Implemented: `docs/source-adapter-contract.md` defines the v1
`SourceReadAdapter` protocol, request/result names, option handling, adapter
selection semantics, and deterministic diagnostics for unsupported, malformed,
and dependency-missing inputs.
## P19.4 - Define package entry point and registry contract
```task
id: MKTT-WP-0019-T004
status: done
priority: high
state_hub_task_id: "5db7448c-c0d0-48eb-8e44-9f694782af7f"
```
Define how external source adapter packages register with `markitect-tool`:
- entry point group name, initially `markitect_tool.source_adapters`
- expected entry point object shape
- descriptor ID and versioning rules
- relationship between source adapter descriptors and
`ExtensionDescriptor`
- duplicate descriptor handling
- dependency diagnostics for missing optional format libraries
- compatibility notes for separately versioned packages
Output: discovery contract and fake entry point test plan for
`MKTT-WP-0018`.
Implemented: `docs/source-adapter-contract.md` defines the
`markitect_tool.source_adapters` entry point group, accepted entry point object
shapes, descriptor mapping to `ExtensionDescriptor`, duplicate handling, and
dependency diagnostics. `examples/source-adapters/fake-adapter-pyproject.toml`
provides the fake entry point fixture.
## P19.5 - Pin CLI/API output envelopes and exit behavior
```task
id: MKTT-WP-0019-T005
status: done
priority: medium
state_hub_task_id: "b57a2fd1-e528-4481-b11b-12b15979a85f"
```
Specify the public source commands and library functions:
- `mkt source adapters`
- `mkt source inspect <path>`
- `mkt source normalize <path> --format markdown`
- JSON output for adapters, inspection, normalization, and diagnostics
- Markdown output for normalized document content
- adapter selection and explicit adapter override options
- exit behavior for unsupported, malformed, or dependency-missing inputs
- public API names that should be exported from `markitect_tool`
Output: CLI/API contract note and expected-output fixtures.
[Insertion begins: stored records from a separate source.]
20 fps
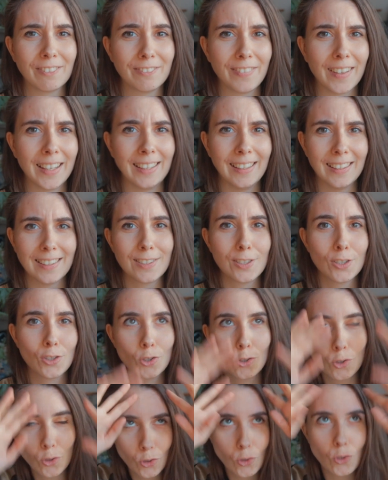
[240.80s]
felt
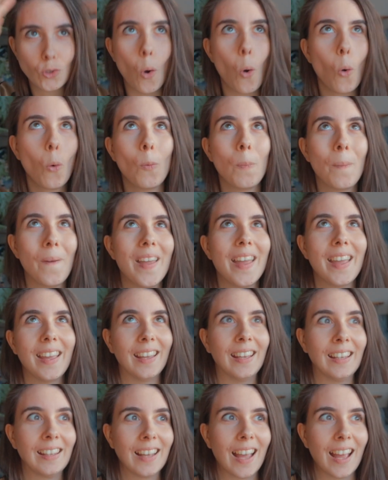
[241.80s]
so
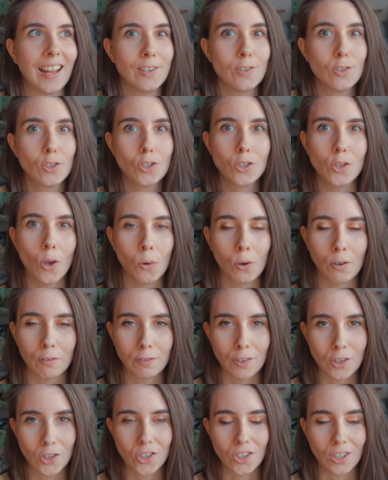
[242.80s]
big and so
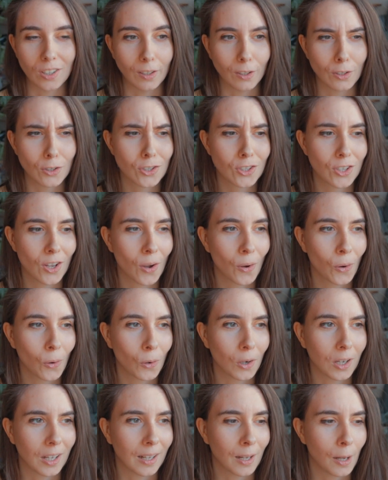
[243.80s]
official.
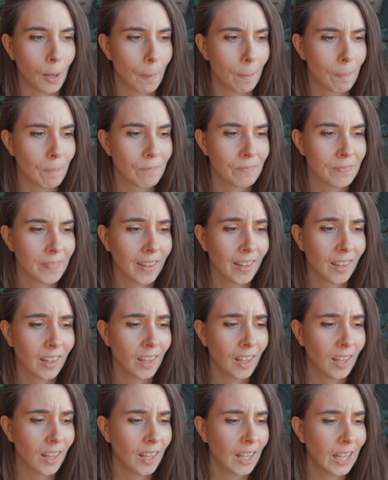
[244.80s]
So
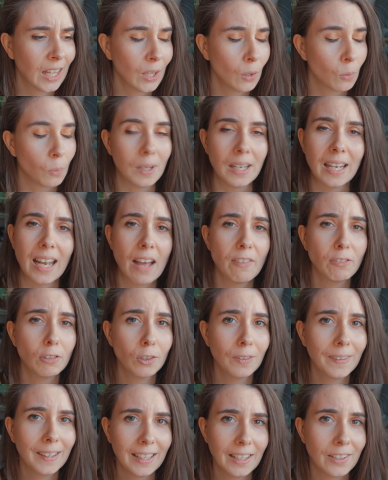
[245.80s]
we never
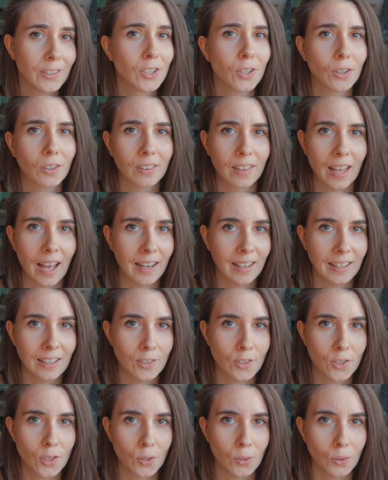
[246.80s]
really took that
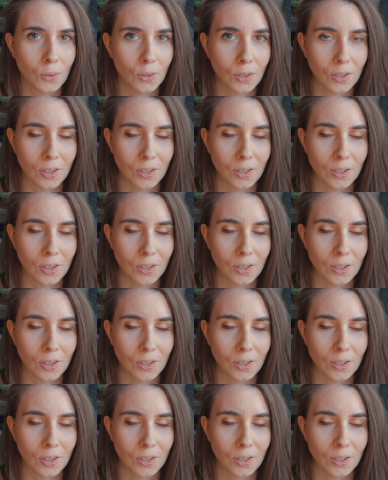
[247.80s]
into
Implemented: `docs/source-adapter-contract.md` pins the `mkt source` command
surface, formats, options, exit behavior, and public API export names.
`examples/source-adapters/adapter-list.json` and
`examples/source-adapters/inspect-result.json` provide expected-output
fixtures.
## P19.6 - Prepare contract-test and markitect-filter handoff criteria
```task
id: MKTT-WP-0019-T006
status: done
priority: high
state_hub_task_id: "a7cb10fd-e1bd-4aee-81af-c93f09496ff8"
```
Define the contract tests that `MKTT-WP-0018` must implement:
- fake in-tree adapter for core behavior
- fake external adapter package or monkeypatched entry point for discovery
- serialization round trips for normalized model fixtures
- unsupported-format and missing-dependency diagnostics
- CLI JSON and Markdown output fixtures
- reusable adapter conformance expectations for `markitect-filter`
Also seed the `markitect-filter` handoff:
- expected package entry point declaration
- first EPUB3 adapter descriptor shape
- minimal fixture expectations for EPUB3 spine/nav/body extraction
- follow-up workplan seed for `markitect-filter` implementation
Output: contract-test checklist and handoff note.
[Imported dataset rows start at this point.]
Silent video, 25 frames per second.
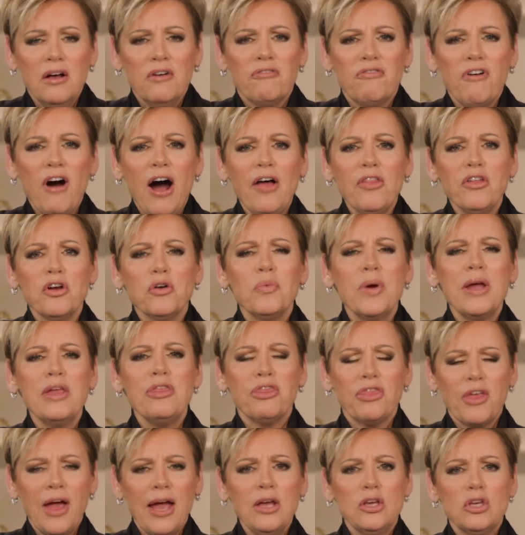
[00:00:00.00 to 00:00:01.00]
Father, we
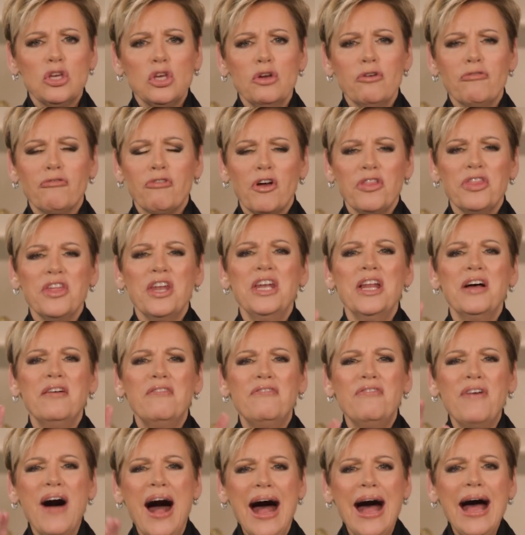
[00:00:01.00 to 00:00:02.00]
thank you for the
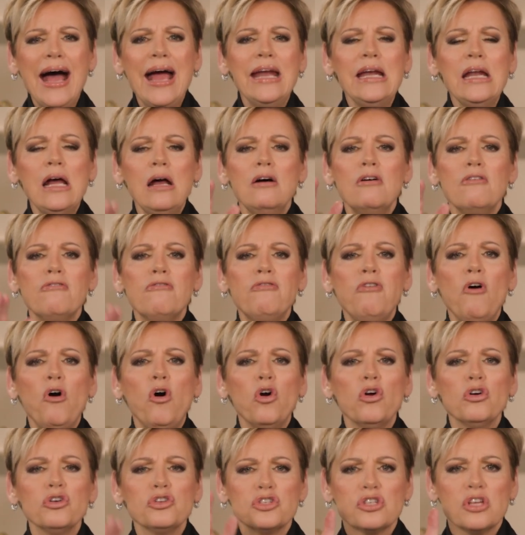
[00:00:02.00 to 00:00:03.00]
divine
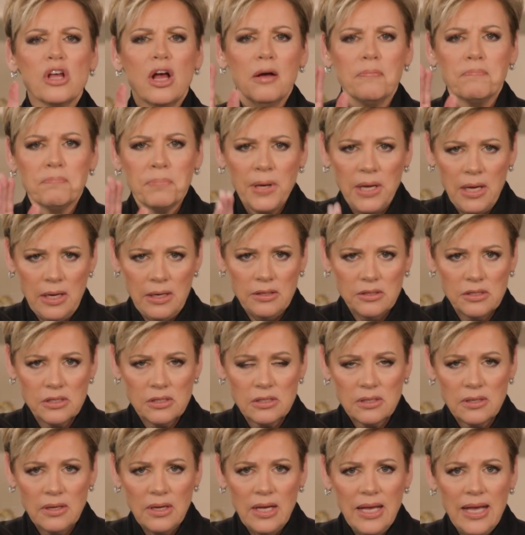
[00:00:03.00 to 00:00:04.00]
force of
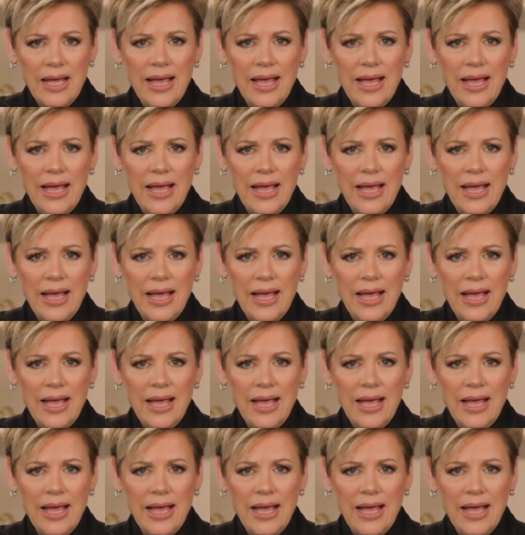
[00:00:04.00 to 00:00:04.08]
peace.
Implemented: `docs/source-adapter-contract.md` includes the WP0018 contract
test checklist and the first `markitect-filter` EPUB3 handoff descriptor,
fixture expectations, and extraction responsibilities.
## Acceptance
- `MKTT-WP-0018` has no unresolved v1 contract ambiguity around model fields,
read protocol shape, entry point discovery, CLI/API output, or fake adapter
tests.
- v1 is explicitly read-only; write/export support is deferred to a later
workplan.
- External adapter discovery has a named entry point group and descriptor
object contract.
- `markitect-filter` has enough handoff detail to implement EPUB3 without
importing implementation decisions from `infospace-bench`.
- The existing `MKTT-WP-0018` workplan is updated to depend on this refinement
pass and to reference the pinned decisions rather than reopening them.